# 2008 Burton Sabbath or 2008 Thirty Two Ultralight ?



## Guest (Jan 18, 2008)

Just wondering what you guys would buy. I tried this 2 and feels great. The price difference between these boots is $10.00.


----------



## lisevolution (Sep 20, 2007)

I like 32 boots but the Ultra Light just felt cheap to me... I'd go with The Sabbath if those are the 2 you narrowed your search down to. But go with which ever one feels more comfortable on your feet


----------



## Guest (Jan 19, 2008)

Dood the sabbath is such a nice boot. I have the badass multi colored strip ones right now and they are such a nice boot. They are very supportive and have excellent cushioning off the jumps.
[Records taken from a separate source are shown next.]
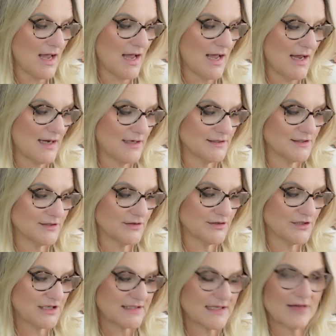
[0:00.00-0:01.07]
and
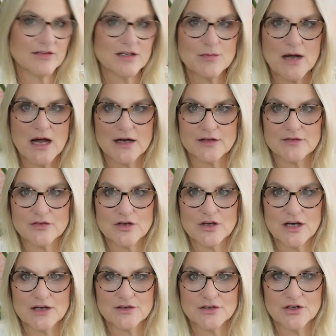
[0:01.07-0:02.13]
she's having a party for
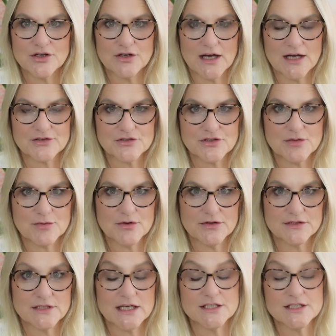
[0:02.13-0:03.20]
her 100th birthday.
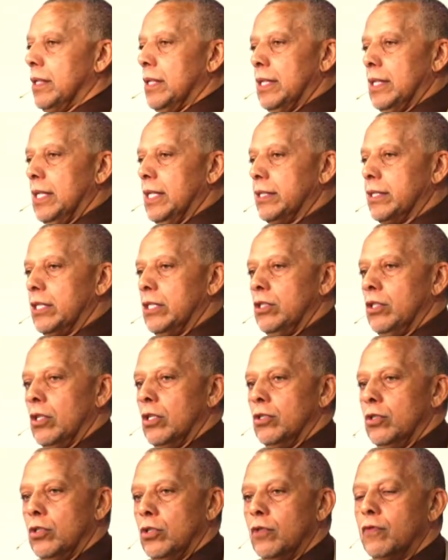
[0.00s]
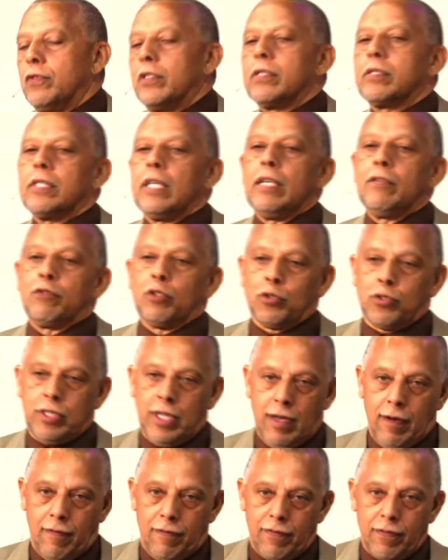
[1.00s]
Listen, you've deceived
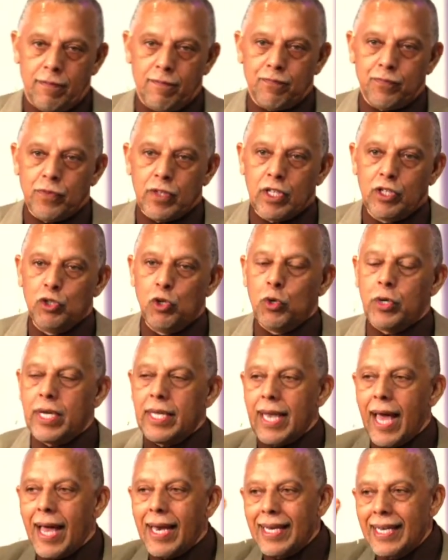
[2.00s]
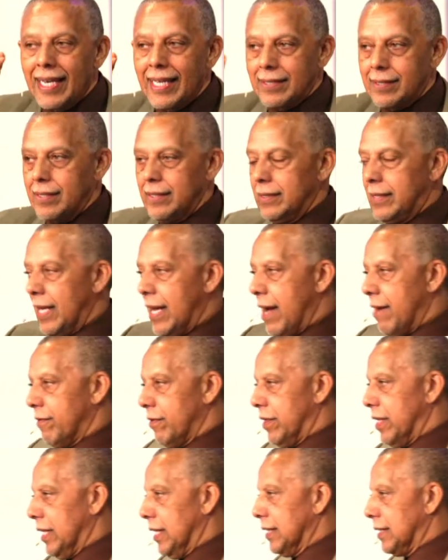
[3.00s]
yourself. You cannot listen to
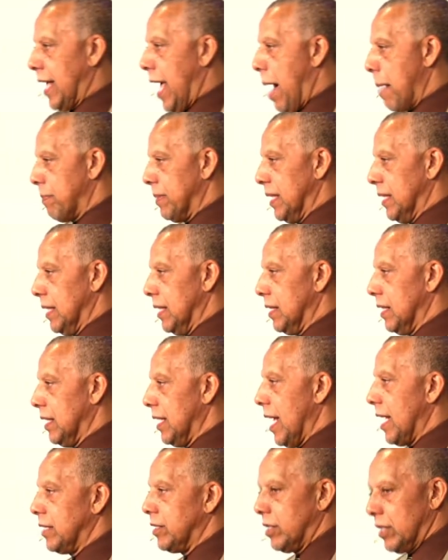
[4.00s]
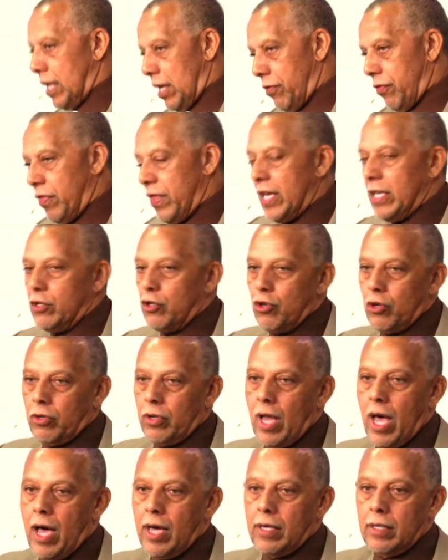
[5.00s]
everything that's happening in the nation and think you're
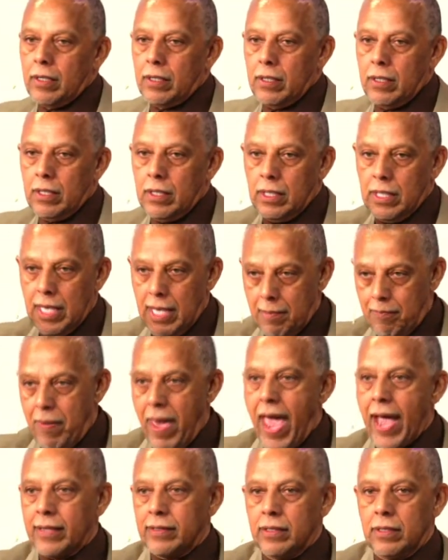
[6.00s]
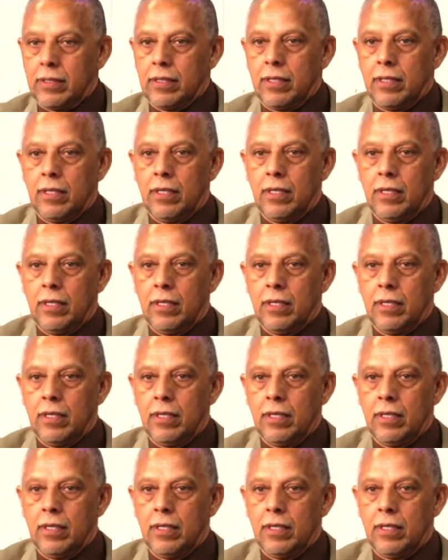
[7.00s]
not impacted.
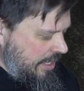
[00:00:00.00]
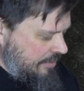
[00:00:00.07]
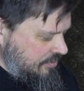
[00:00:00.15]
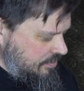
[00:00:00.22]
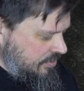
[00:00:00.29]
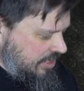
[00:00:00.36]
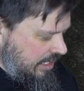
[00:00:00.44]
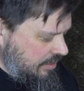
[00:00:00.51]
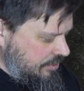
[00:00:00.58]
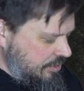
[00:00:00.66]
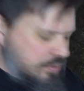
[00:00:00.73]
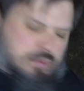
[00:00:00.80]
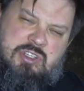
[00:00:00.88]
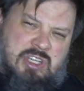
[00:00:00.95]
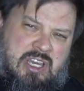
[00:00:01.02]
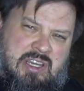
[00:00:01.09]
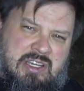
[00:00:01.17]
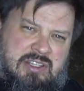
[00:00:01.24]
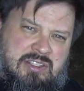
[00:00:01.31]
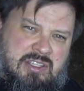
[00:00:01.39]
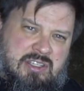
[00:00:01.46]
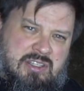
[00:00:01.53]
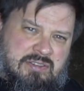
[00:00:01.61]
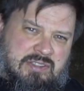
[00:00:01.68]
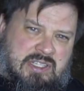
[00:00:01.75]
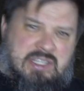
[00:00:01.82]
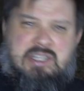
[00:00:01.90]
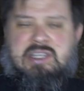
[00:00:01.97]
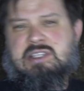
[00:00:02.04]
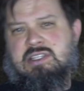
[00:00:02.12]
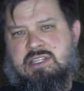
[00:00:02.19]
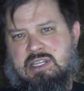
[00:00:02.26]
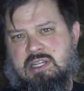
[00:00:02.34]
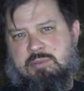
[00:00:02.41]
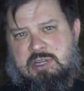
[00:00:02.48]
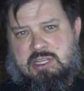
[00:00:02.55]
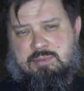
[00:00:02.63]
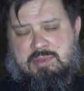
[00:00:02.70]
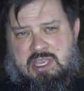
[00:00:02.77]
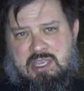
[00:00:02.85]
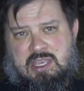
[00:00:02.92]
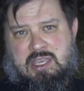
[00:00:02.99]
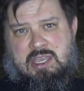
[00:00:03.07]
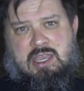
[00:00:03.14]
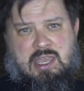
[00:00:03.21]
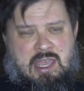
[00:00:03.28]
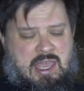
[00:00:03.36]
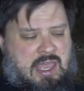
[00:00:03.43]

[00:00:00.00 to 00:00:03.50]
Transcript: have some challenges with shotguns because there really isn't anybody making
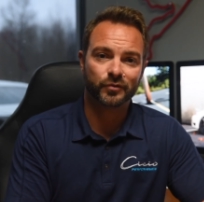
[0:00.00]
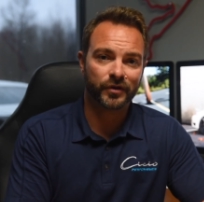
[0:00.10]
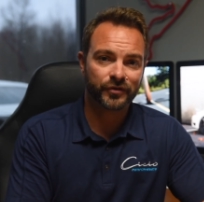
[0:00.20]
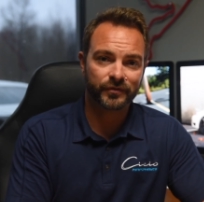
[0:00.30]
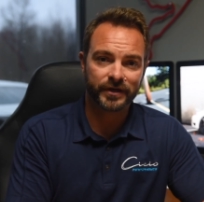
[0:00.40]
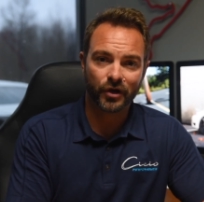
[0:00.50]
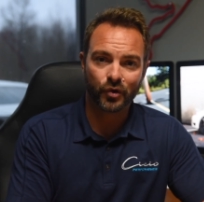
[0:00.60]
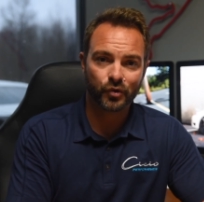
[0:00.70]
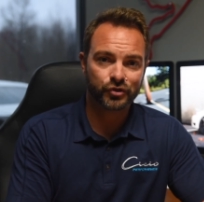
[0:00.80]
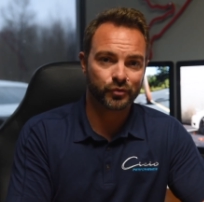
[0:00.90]

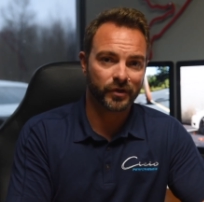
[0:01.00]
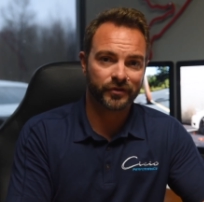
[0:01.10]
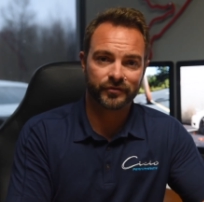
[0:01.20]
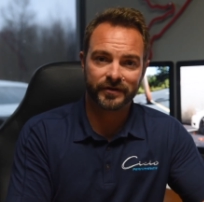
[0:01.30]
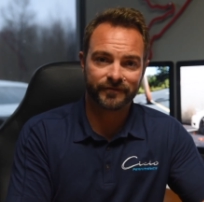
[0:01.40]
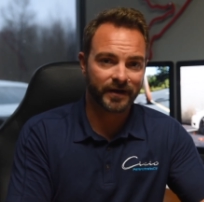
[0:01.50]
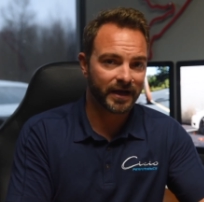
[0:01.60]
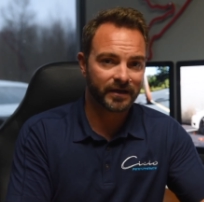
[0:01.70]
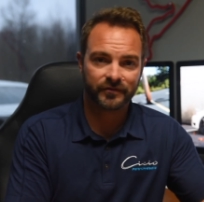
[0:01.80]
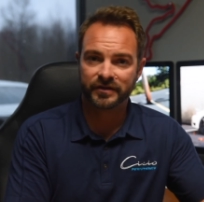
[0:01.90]
1.30 to
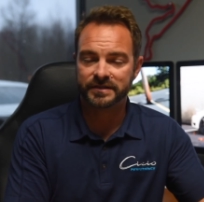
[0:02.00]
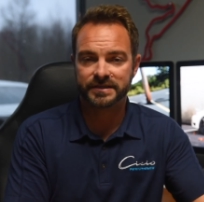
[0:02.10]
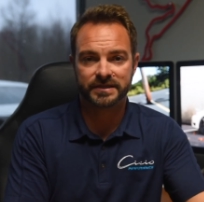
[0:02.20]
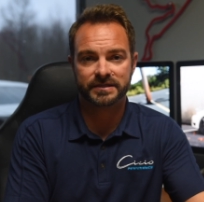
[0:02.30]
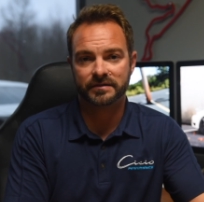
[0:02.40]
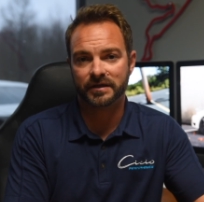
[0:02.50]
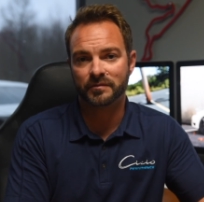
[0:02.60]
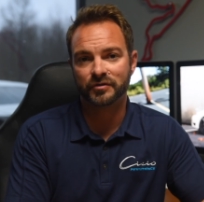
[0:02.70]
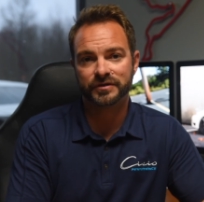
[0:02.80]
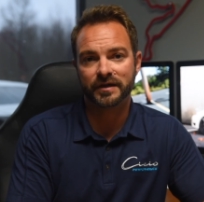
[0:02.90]
1.35, consistently
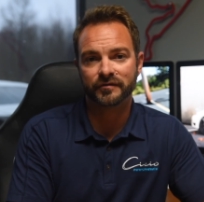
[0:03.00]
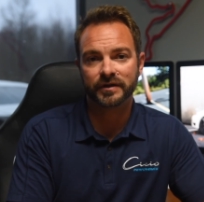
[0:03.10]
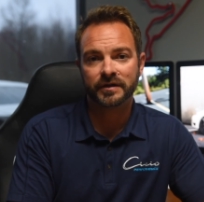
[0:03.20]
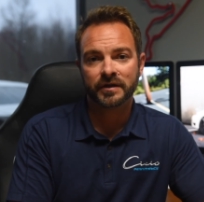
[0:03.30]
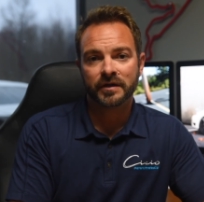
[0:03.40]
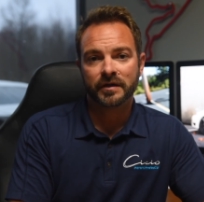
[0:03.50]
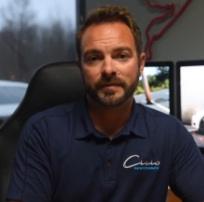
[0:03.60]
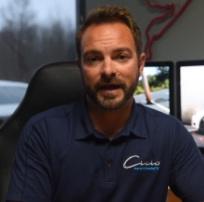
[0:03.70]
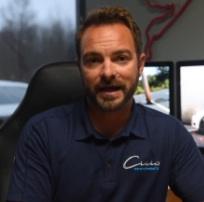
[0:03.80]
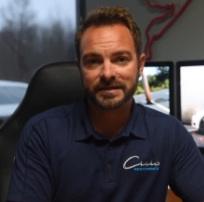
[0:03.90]
almost every
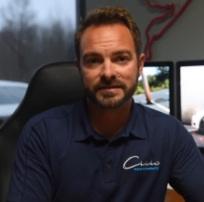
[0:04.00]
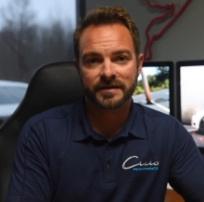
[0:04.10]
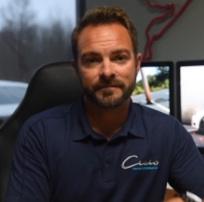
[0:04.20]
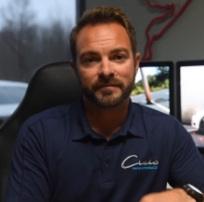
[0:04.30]
pass.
I would highly reccomend them. As for the 32's, I haven't tried so cannot vouch


----------



## olas38 (Jan 21, 2008)

32 are nice the lashed is the one , but they are litlle short in tha back !! 

sabbath ..why not very comfort ... i will go for sabbath... i bee rideing 32 since 5 yrs ago...is very good , but i can think my self to buy a sabbath next sesson...


----------



## Guest (Jan 23, 2008)

Anyway, Thanks for all the replies.

I decided to buy the 2006 Sabbath (saved me $80.00). The fit for the 2008 and 2006 Sabbath is the same. The liners for 2008 was much better and different from the 06. Im not going to get the better response of the 08 but thinking that my snowboarding abilities is intermediate, the 06 will be good enough for my riding.

My past BOOTS.

Morrow (step-in)
Switch (step-in)
Salomon Dialogue (regular) <--best comfy boot so far

now the 06 Sabbaths


----------



## Guest (Jan 23, 2008)

I can almost 100 percent guarantee you that the 06 sabbaths are gonna perform the same as the 08s. The 08s just have some snazzier looking stuff on em :thumbsup:


----------